What is described by this reply, is what I am looking for, stack analyzer looks like overkill to me.
Something similar to what exists for ADA would be fine. Look at this manual page from the gnat manual :
22.2 Static Stack Usage Analysis
A unit compiled with -fstack-usage will generate an extra file that specifies the maximum amount of stack used, on a per-function basis. The file has the same basename as the target object file with a .su extension. Each line of this file is made up of three fields:
* The name of the function.
* A number of bytes.
* One or more qualifiers: static, dynamic, bounded.
The second field corresponds to the size of the known part of the function frame.
The qualifier static means that the function frame size is purely static. It usually means that all local variables have a static size. In this case, the second field is a reliable measure of the function stack utilization.
The qualifier dynamic means that the function frame size is not static. It happens mainly when some local variables have a dynamic size. When this qualifier appears alone, the second field is not a reliable measure of the function stack analysis. When it is qualified with bounded, it means that the second field is a reliable maximum of the function stack utilization.
I don't see why a static code analysis couldn't give a good enough figure for this.
It's trivial to find all the local variables in any given function, and the size for each variable can be found either through the C standard (for built in types) or by calculating it (for complex types like structs and unions).
Sure, the answer can't be guaranteed to be 100% accurate, since the compiler can do various sorts of optimizations like padding, putting variables in registers or completely remove unnecessary variables. But any answer it gives should be a good estimate at least.
I did a quick google search and found StackAnalyzer but my guess is that other static code analysis tools have similar capabilities.
If you want a 100% accurate figure, then you'd have to look at the output from the compiler or check it during runtime (like Ralph suggested in his reply)
Only the compiler would really know, since it is the guy that puts all your stuff together. You'd have to look at the generated assembly and see how much space is reserved in the preamble, but that doesn't really account for things like alloca which do their thing at runtime.
Assuming you're on an embedded platform, you might find that your toolchain has a go at this. Good commercial embedded compilers (like, for example the Arm/Keil compiler) often produce reports of stack usage.

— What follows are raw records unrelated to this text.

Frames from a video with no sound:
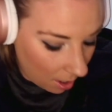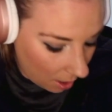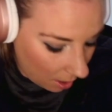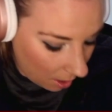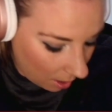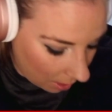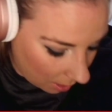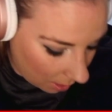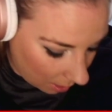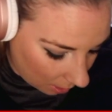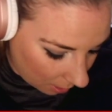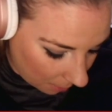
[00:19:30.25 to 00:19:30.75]

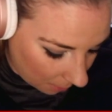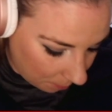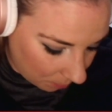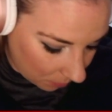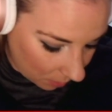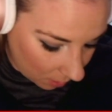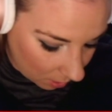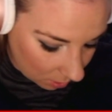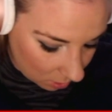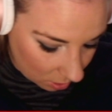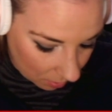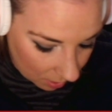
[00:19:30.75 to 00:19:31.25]
Um,
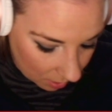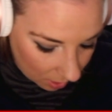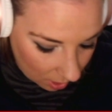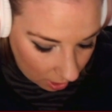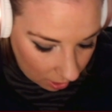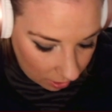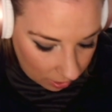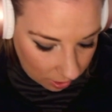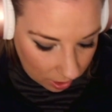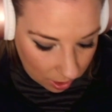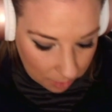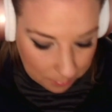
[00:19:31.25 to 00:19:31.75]
so
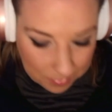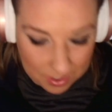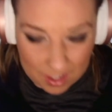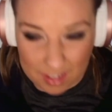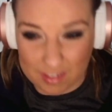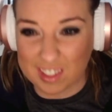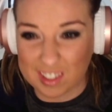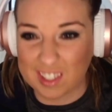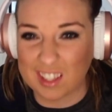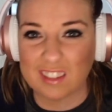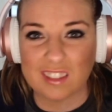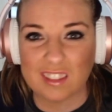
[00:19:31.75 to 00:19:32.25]
all in all, I'm gonna
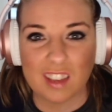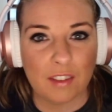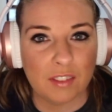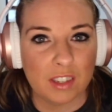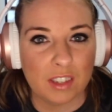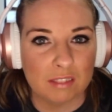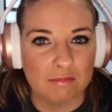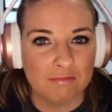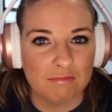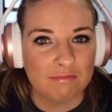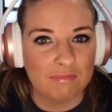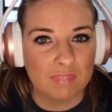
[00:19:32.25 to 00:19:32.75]
give it a
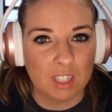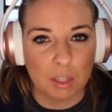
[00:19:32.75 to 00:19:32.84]
seven.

Of course, interrupts and recursion are usually a bit beyond them, but it gives you a rough idea if someone has committed some terrible screw-up with a multi megabyte buffer on the stack somewhere.

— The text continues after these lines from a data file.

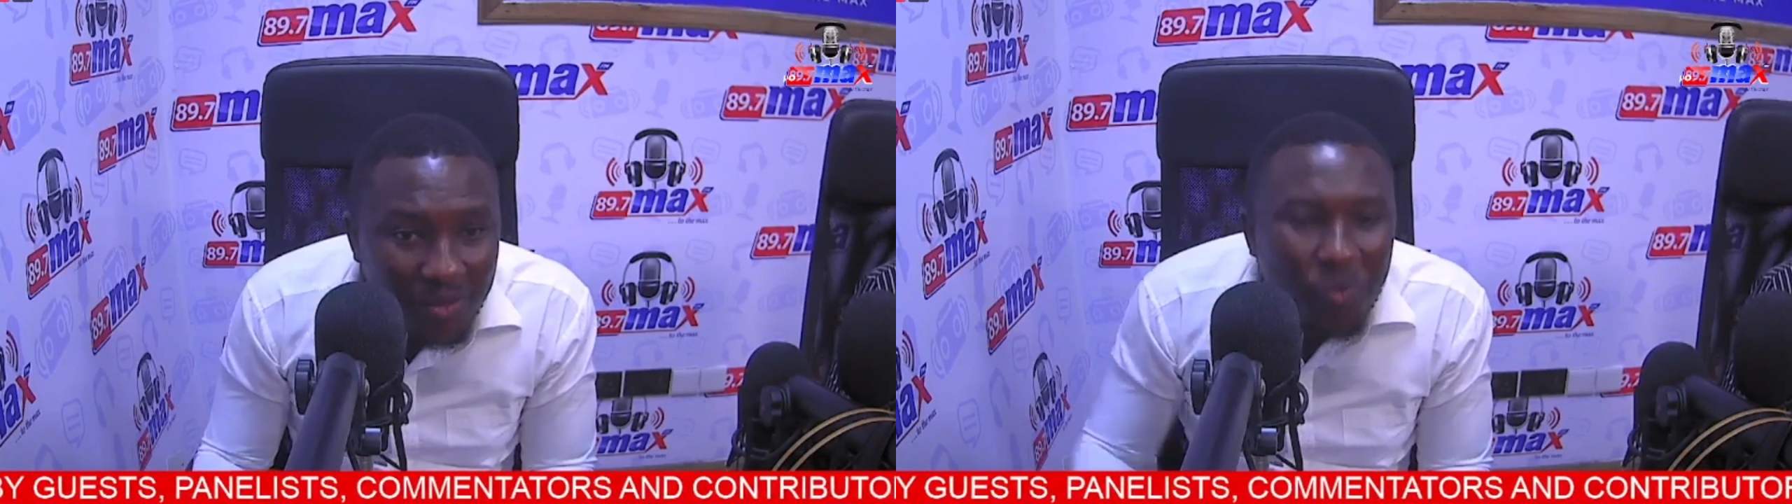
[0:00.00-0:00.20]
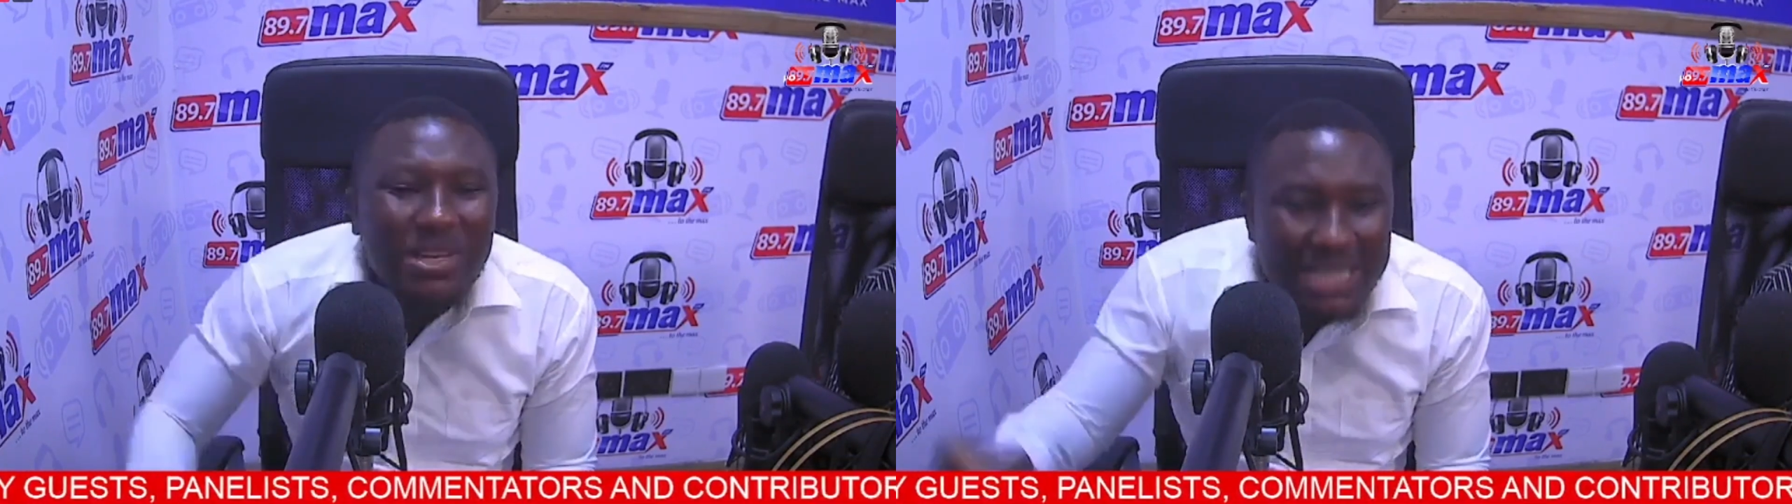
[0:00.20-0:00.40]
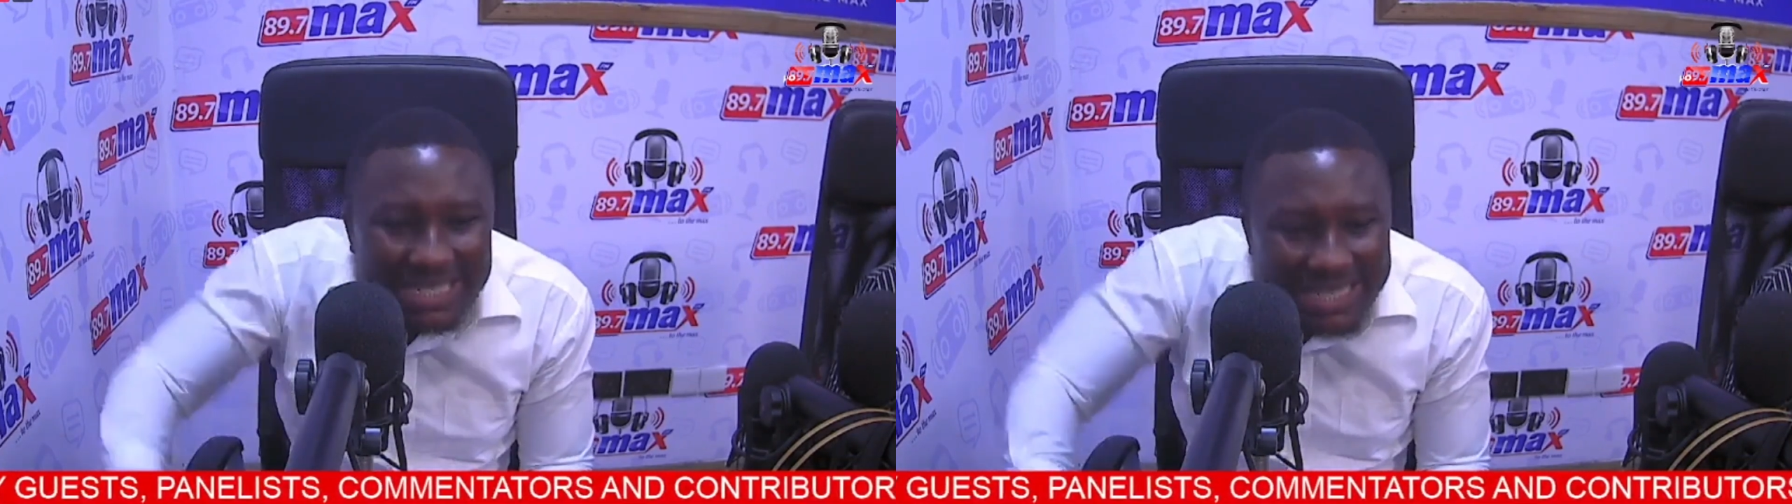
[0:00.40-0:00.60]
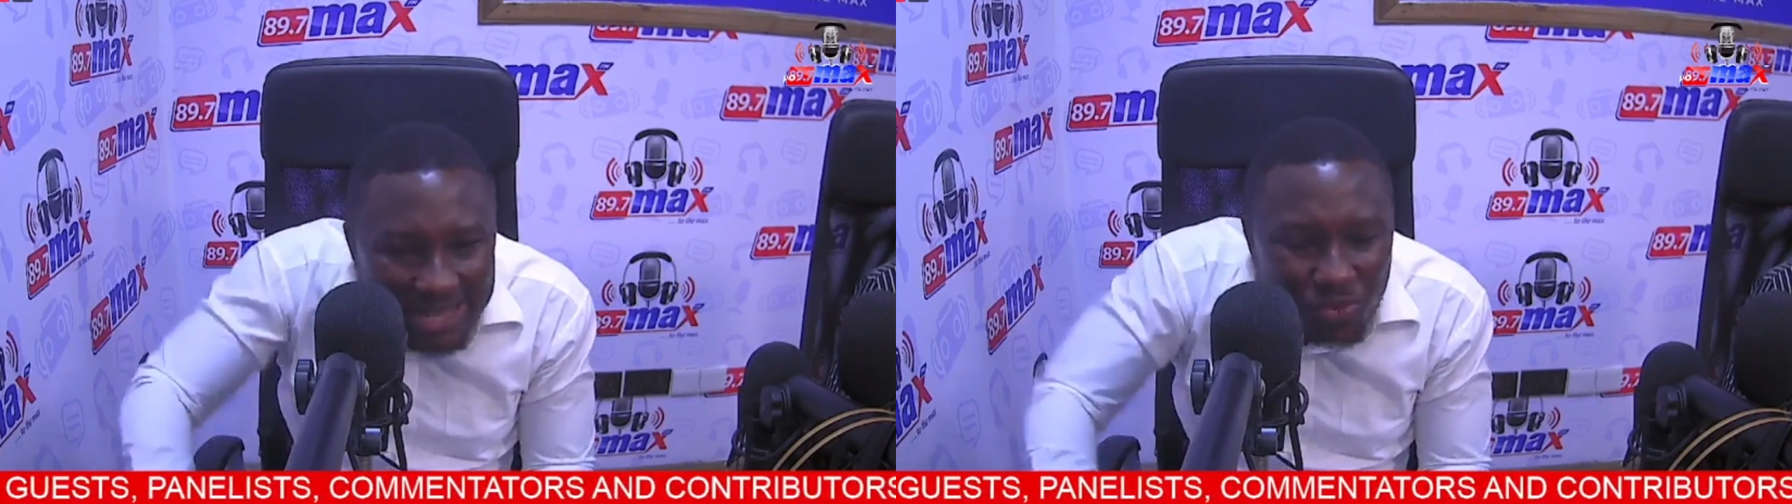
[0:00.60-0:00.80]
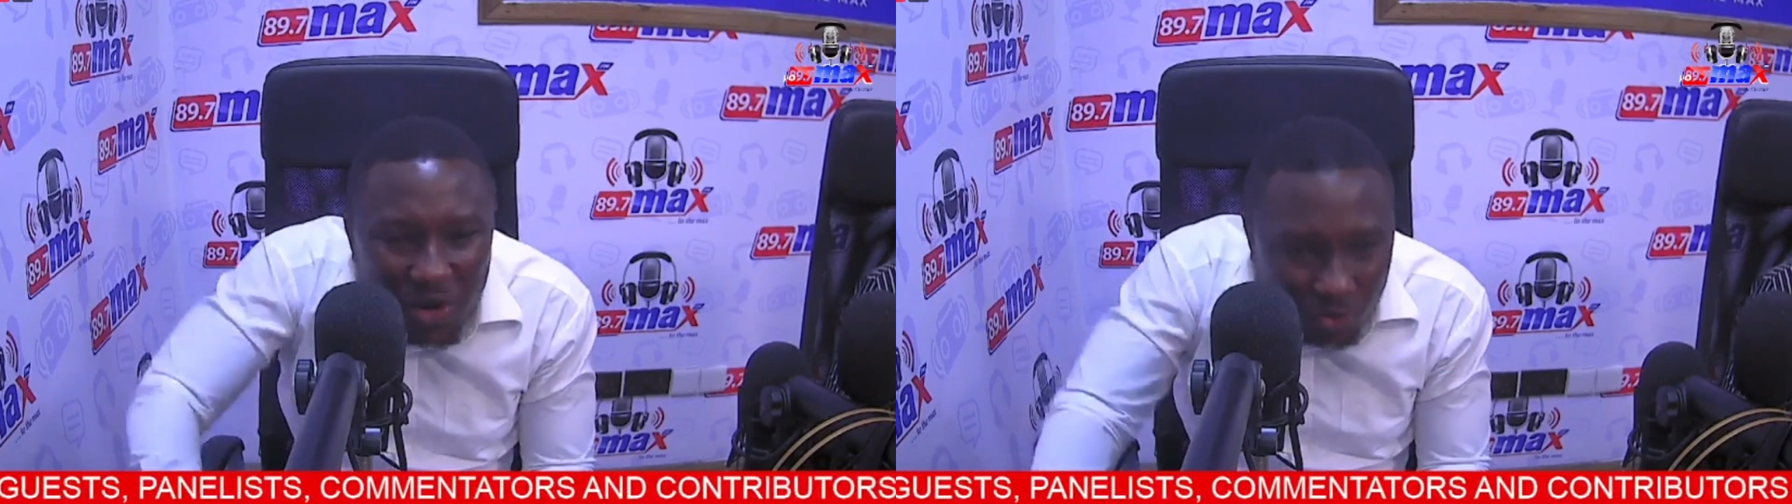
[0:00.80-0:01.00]
what is
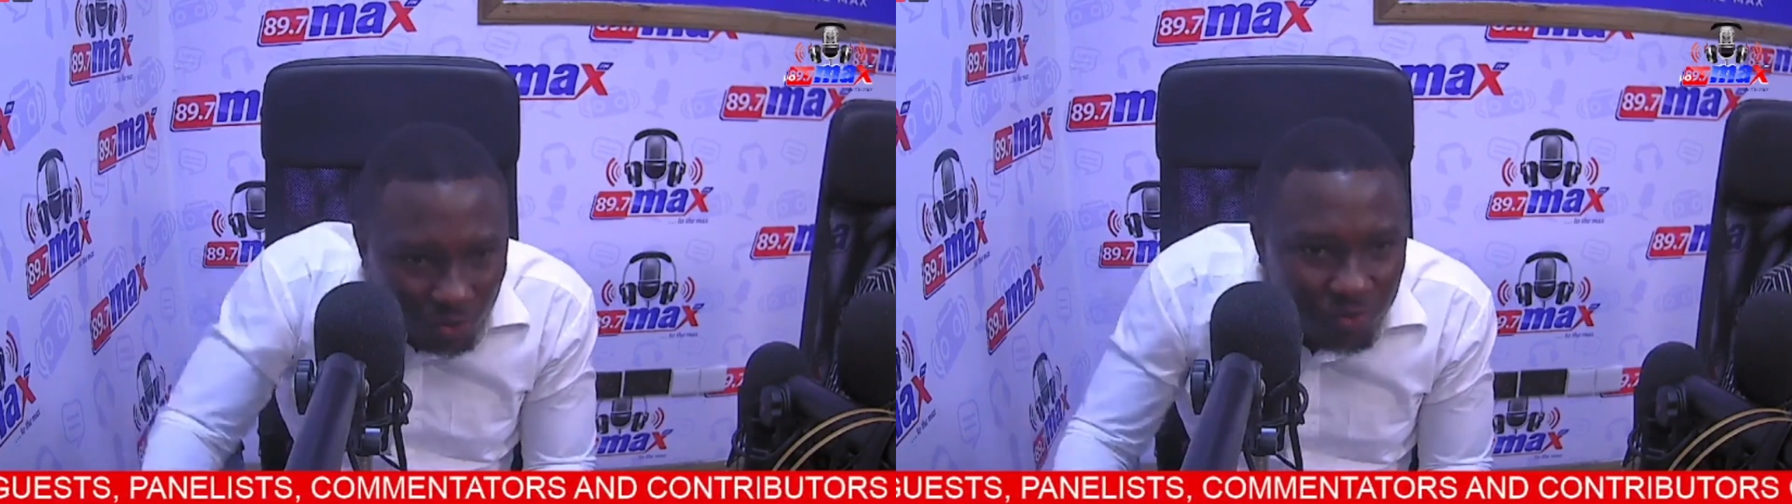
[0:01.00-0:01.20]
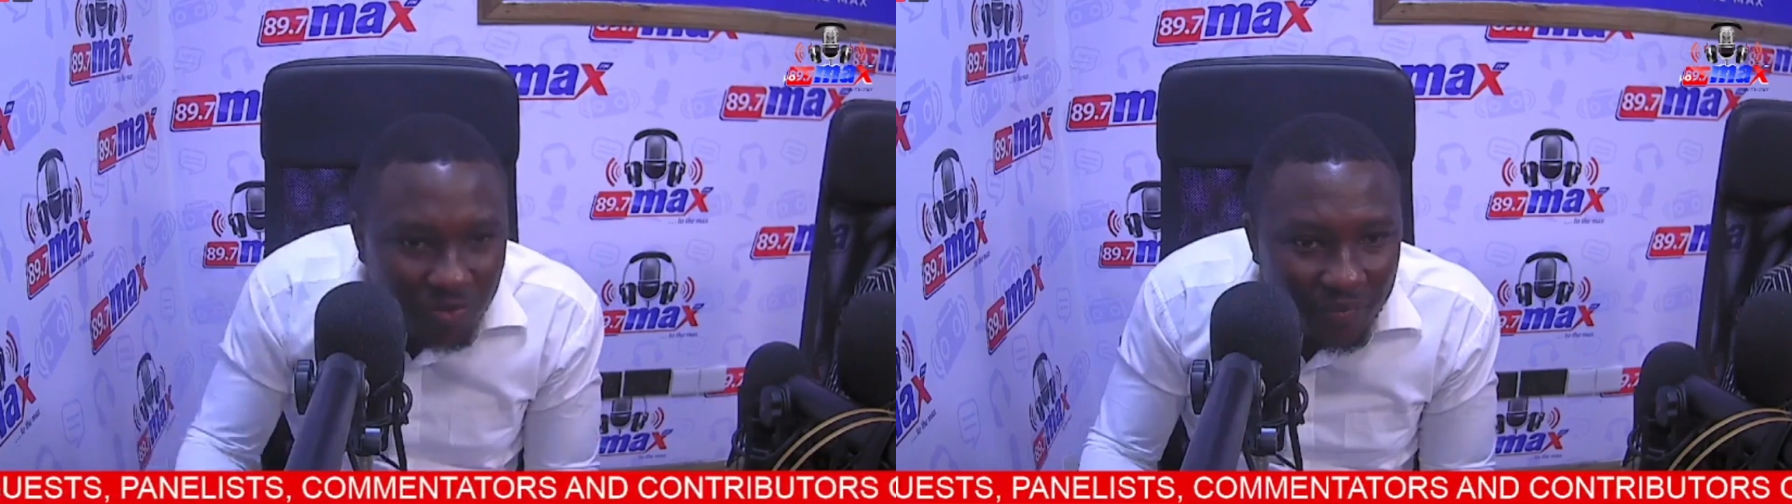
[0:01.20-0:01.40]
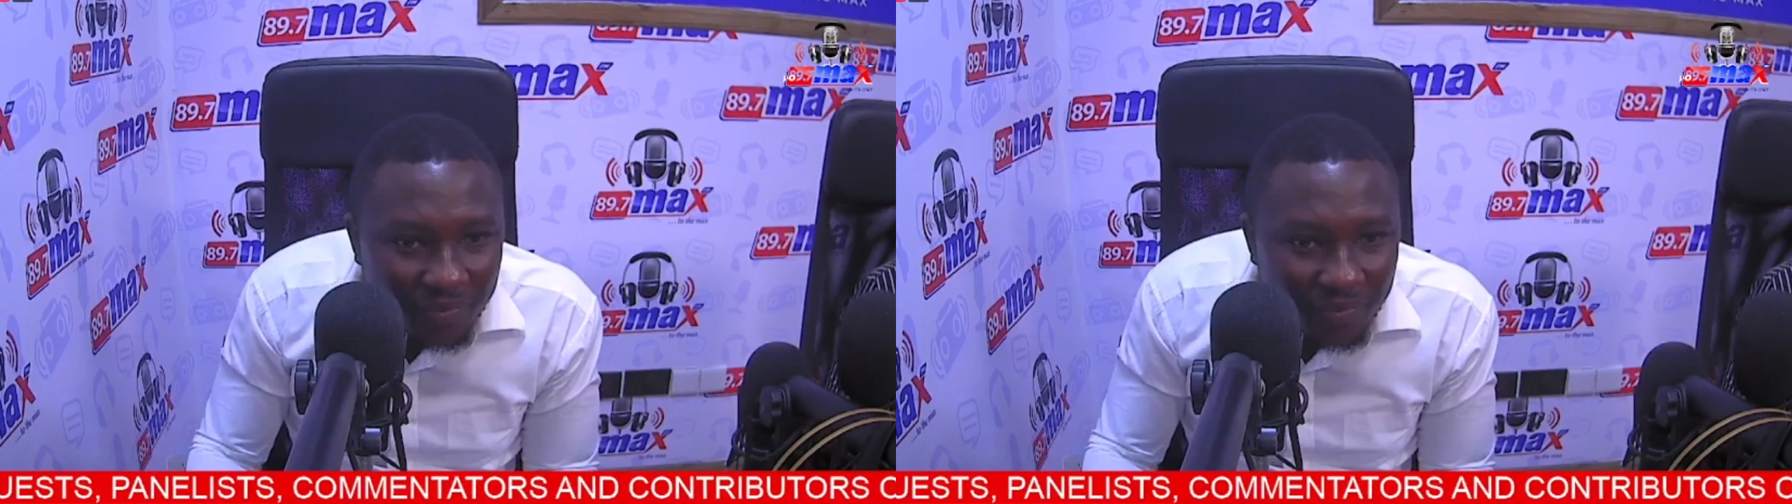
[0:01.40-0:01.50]
he going to do?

Not exactly "compile time", but I would do this as a post-build step:
let the linker create a map file for you
for each function in the map file read the corresponding part of the executable, and analyse the function prologue.
This is similar to what StackAnalyzer does, but a lot simpler. I think analysing the executable or the disassembly is the easiest way you can get to the compiler output. While the compiler knows those things internally, I am afraid you will not be able to get it from it (you might ask the compiler vendor to implement the functionality, or if using open source compiler, you could do it yourself or let someone do it for you).
To implement this you need to:
be able to parse map file
understand format of the executable
know what a function prologue can look like and be able to "decode" it
How easy or difficult this would be depends on your target platform. (Embedded? Which CPU architecture? What compiler?)
All of this definitely can be done in x86/Win32, but if you never did anything like this and have to create all of this from the scratch, it can take a few days before you are done and have something working.
Not in general. The Halting Problem in theoretical computer science suggests that you can't even predict if a general program halts on a given input. Calculating the stack used for a program run in general would be even more complicated. So: no. Maybe in special cases.
Let's say you have a recursive function whose recursion level depends on the input which can be of arbitrary length and you are already out of luck.